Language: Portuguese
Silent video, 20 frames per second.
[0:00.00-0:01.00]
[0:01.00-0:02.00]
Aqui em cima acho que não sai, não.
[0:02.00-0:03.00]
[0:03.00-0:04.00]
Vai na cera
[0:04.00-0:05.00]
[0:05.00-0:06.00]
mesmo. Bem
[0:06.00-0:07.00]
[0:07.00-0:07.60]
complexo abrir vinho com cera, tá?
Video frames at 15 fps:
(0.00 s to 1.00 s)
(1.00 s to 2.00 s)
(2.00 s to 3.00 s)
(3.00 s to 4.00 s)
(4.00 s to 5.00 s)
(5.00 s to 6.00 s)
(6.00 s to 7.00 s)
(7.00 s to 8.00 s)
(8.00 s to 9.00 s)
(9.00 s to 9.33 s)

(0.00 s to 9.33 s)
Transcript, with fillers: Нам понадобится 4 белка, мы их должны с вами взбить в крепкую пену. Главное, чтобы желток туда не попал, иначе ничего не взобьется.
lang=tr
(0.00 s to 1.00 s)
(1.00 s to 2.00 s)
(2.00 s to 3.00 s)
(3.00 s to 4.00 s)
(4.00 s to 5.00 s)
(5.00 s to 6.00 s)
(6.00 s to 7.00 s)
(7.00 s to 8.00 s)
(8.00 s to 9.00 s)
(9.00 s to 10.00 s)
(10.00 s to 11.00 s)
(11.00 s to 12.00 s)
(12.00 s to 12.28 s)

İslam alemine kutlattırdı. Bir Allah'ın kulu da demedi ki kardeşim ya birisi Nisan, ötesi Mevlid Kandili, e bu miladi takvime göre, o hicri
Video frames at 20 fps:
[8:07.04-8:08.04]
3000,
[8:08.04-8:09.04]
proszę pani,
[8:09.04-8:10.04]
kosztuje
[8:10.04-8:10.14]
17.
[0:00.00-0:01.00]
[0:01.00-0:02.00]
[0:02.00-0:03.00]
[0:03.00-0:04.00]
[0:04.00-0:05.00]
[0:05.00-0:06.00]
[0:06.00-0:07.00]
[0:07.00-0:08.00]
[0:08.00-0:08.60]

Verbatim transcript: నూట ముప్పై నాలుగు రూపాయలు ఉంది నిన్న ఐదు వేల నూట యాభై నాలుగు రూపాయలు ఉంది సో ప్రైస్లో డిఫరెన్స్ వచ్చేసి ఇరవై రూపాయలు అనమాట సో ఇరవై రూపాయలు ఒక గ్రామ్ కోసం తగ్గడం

_ _ _

▶ **Work task**
Using the data above, reproduce exactly the lines from the line that contains "(9.00 s to 9.33 s)" through the line that contains "[0:08.00-0:08.60]", including both.

▶ **Response below**
(9.00 s to 9.33 s)

(0.00 s to 9.33 s)
Transcript, with fillers: Нам понадобится 4 белка, мы их должны с вами взбить в крепкую пену. Главное, чтобы желток туда не попал, иначе ничего не взобьется.
lang=tr
(0.00 s to 1.00 s)
(1.00 s to 2.00 s)
(2.00 s to 3.00 s)
(3.00 s to 4.00 s)
(4.00 s to 5.00 s)
(5.00 s to 6.00 s)
(6.00 s to 7.00 s)
(7.00 s to 8.00 s)
(8.00 s to 9.00 s)
(9.00 s to 10.00 s)
(10.00 s to 11.00 s)
(11.00 s to 12.00 s)
(12.00 s to 12.28 s)

İslam alemine kutlattırdı. Bir Allah'ın kulu da demedi ki kardeşim ya birisi Nisan, ötesi Mevlid Kandili, e bu miladi takvime göre, o hicri
Video frames at 20 fps:
[8:07.04-8:08.04]
3000,
[8:08.04-8:09.04]
proszę pani,
[8:09.04-8:10.04]
kosztuje
[8:10.04-8:10.14]
17.
[0:00.00-0:01.00]
[0:01.00-0:02.00]
[0:02.00-0:03.00]
[0:03.00-0:04.00]
[0:04.00-0:05.00]
[0:05.00-0:06.00]
[0:06.00-0:07.00]
[0:07.00-0:08.00]
[0:08.00-0:08.60]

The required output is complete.